Life-saving drug saves dollars in heart attacks
Life-saving drug saves dollars in heart attacks
Thrombolysis as good as angioplasty, study finds
Can a medical therapy save money and save lives in heart attack cases?
The answer is "Yes," according to a study reported in the New England Journal of Medicine. When patients suffer an acute myocardial infarction (AMI), thrombolytic (clot-dissolving) medication is as effective as primary coronary angioplasty in saving lives at community hospitals, researchers reported.
That finding, combined with other similar reports, may influence physicians to use the more cost-effective, less invasive approach in those first crucial hours after a patient’s heart attack, experts say. On average, thrombolysis costs $3,000 less per patient than angioplasty, and nearly 200,000 patients are eligible for thrombolysis each year.1
While some randomized trials have demonstrated better outcomes from primary angioplasty, they were conducted in hospitals that perform high volumes of that procedure. Researchers wanted to know how treatment choice affects outcome in a community setting, says Nathan R. Every, MD, MPH, a cardiologist at the Seattle Veterans Affairs Medical Center and assistant professor at the University of Washington in Seattle.
"In the lower volume angioplasty hospitals, the results [from angioplasty] are good, but not as good as the randomized trial," Every says.
Every and his colleagues analyzed mortality rates and resource use of 1,050 primary angioplasty patients and 2,095 patients given thrombolytic therapy at 19 Seattle hospitals from 1988 to 1994. They found no significant difference in mortality during hospitalization or up to three years after discharge for the two groups.
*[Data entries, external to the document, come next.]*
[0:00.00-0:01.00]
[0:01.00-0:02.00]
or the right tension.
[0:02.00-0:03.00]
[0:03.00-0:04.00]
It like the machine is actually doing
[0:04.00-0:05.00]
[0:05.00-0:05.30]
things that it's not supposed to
However, after three years of follow-up, patients who had thrombolytic therapy were less likely to have subsequent tests and treatments. They received 30% fewer coronary angiograms and 15% fewer coronary angioplasties, according to the study, which was funded by the federal Agency for Health Care Policy and Research (AHCPR) in Rockville, MD as a part of a cardiac treatment research project.
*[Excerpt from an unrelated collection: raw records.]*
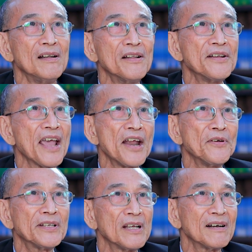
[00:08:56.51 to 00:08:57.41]
learn
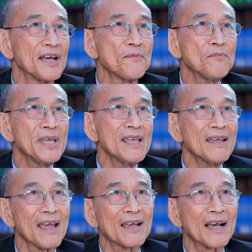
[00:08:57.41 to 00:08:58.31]
everything like
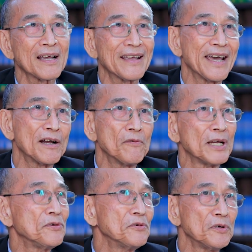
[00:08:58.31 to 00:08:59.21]
me, and get out
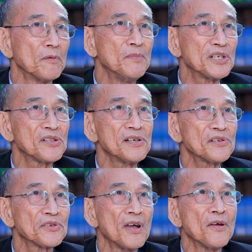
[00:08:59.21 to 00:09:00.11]
and do your business,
Hospitals and physicians may use this information when they make policy decisions about how to treat heart attack patients, Every says. For example, if a hospital doesn’t have a primary angioplasty program, it shouldn’t feel compelled to create one to provide better outcomes, he says. "The results of thrombolysis are equivalent," he says.
You might not need angioplasty program
However, he also cautions cost issues should be evaluated on a hospital-by-hospital basis. Angioplasties would be a less expensive alternative on a per-patient basis at hospitals with a high volume, he notes. "Every hospital will have to decide what is most cost-effective for them," he says.
"It’s possible to be an excellent angioplasty or thrombolytic center, but it’s hard to do both well," Every notes. He advises you to "pick a treatment strategy and stick with it and make sure it works."
The Seattle study highlights the effectiveness of thrombolytic therapy in appropriate patients. An estimated 25% to 33% of AMI patients are candidates for thrombolytic therapy, but research shows that only 18% of patients receive it.
"There was a surprisingly low percentage of appropriate utilization in a whole variety of [AMI] drugs," says Barbara J. McNeil, MD, PhD, Ridley Watts professor of health care policy at Harvard Medical School in Boston and principal investigator of the Patient Outcomes Research Team on Acute Myocardial Infarction for the AHCPR.
McNeil and her colleagues are now repeating research on the use of drug therapy with heart attack patients to determine if physicians have altered their treatment in response to prior studies. "There was a big push to get physicians more aware of the value of these drugs," she says.
Reference
1. Every NR et al. A comparison of thrombolytic therapy with primary coronary angioplasty for acute mypcardial infarction.